--- Data extracts ---

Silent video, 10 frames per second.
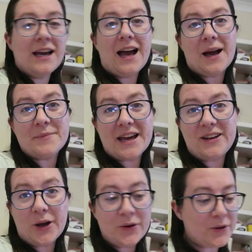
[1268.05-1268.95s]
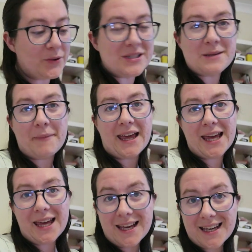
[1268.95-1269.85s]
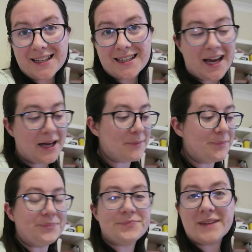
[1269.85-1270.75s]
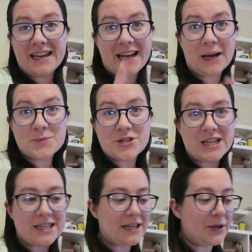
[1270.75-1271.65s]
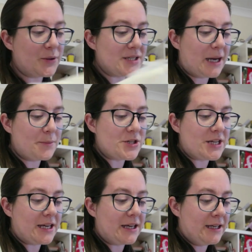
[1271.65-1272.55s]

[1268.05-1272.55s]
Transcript: They're local to me in Hampshire, they're local to Hampshire.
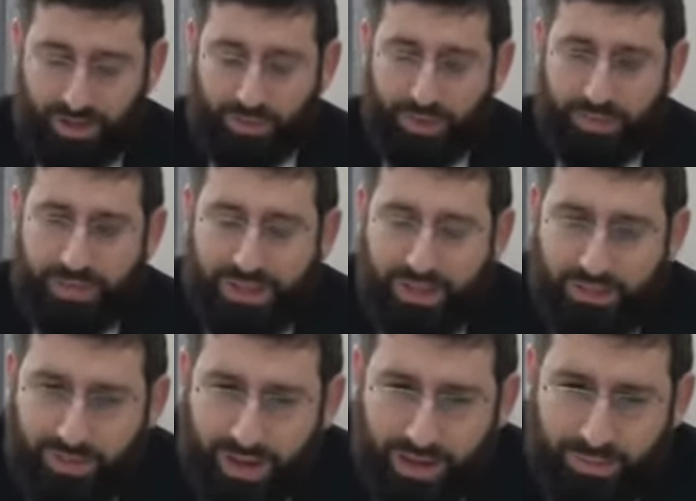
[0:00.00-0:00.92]
What do you mean
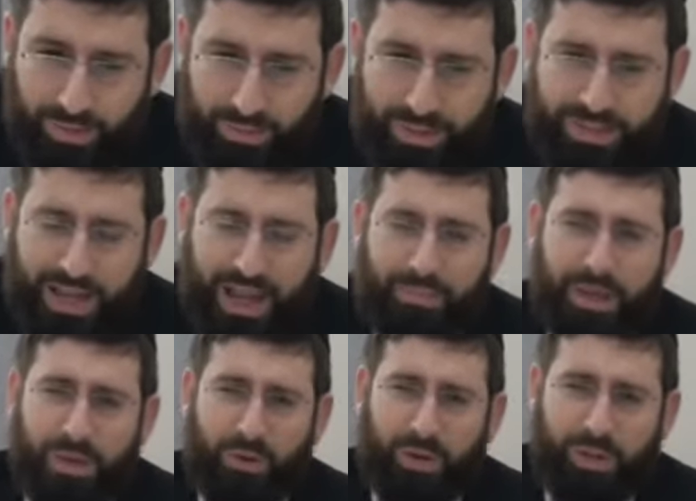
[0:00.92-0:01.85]
the Yevanim were
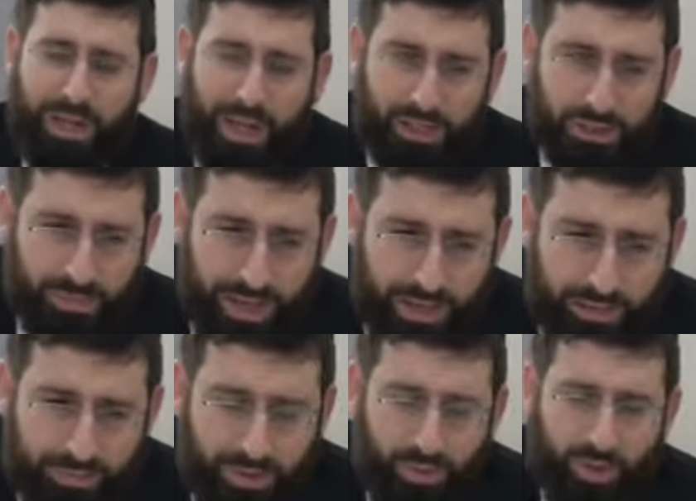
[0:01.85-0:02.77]
Matame, all the
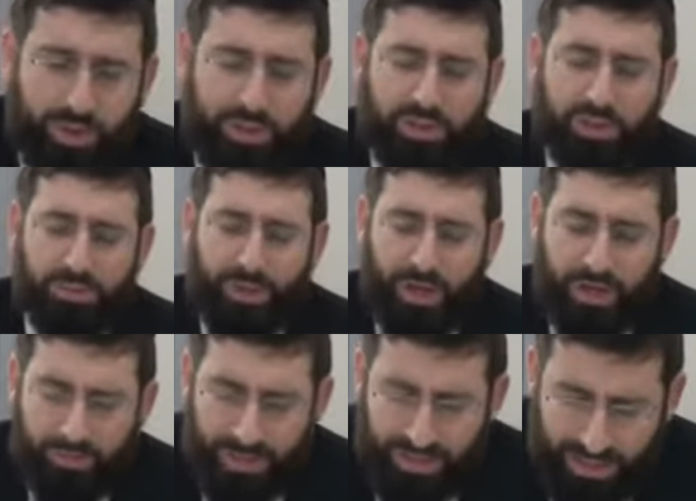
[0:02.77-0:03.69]
Chashmanim, all the
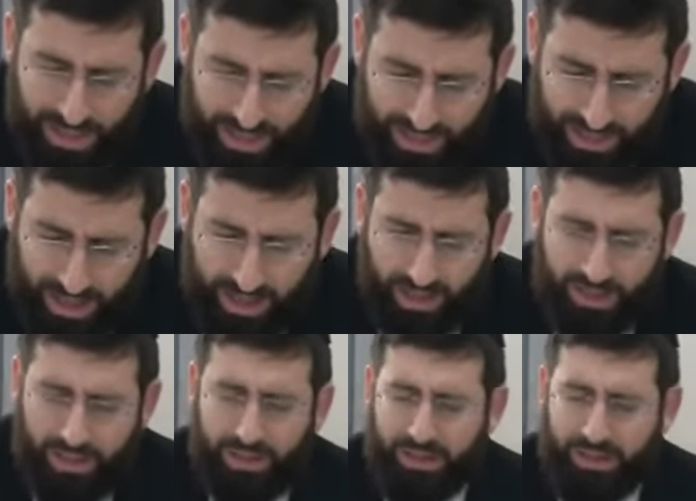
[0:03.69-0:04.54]
Ishmanim in the Heichal?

---

### Task requirements
Each entry above should be returned exactly as written, minus its pictures.

### Response to the exercise
Silent video, 10 frames per second.
[1268.05-1268.95s]
[1268.95-1269.85s]
[1269.85-1270.75s]
[1270.75-1271.65s]
[1271.65-1272.55s]

[1268.05-1272.55s]
Transcript: They're local to me in Hampshire, they're local to Hampshire.
[0:00.00-0:00.92]
What do you mean
[0:00.92-0:01.85]
the Yevanim were
[0:01.85-0:02.77]
Matame, all the
[0:02.77-0:03.69]
Chashmanim, all the
[0:03.69-0:04.54]
Ishmanim in the Heichal?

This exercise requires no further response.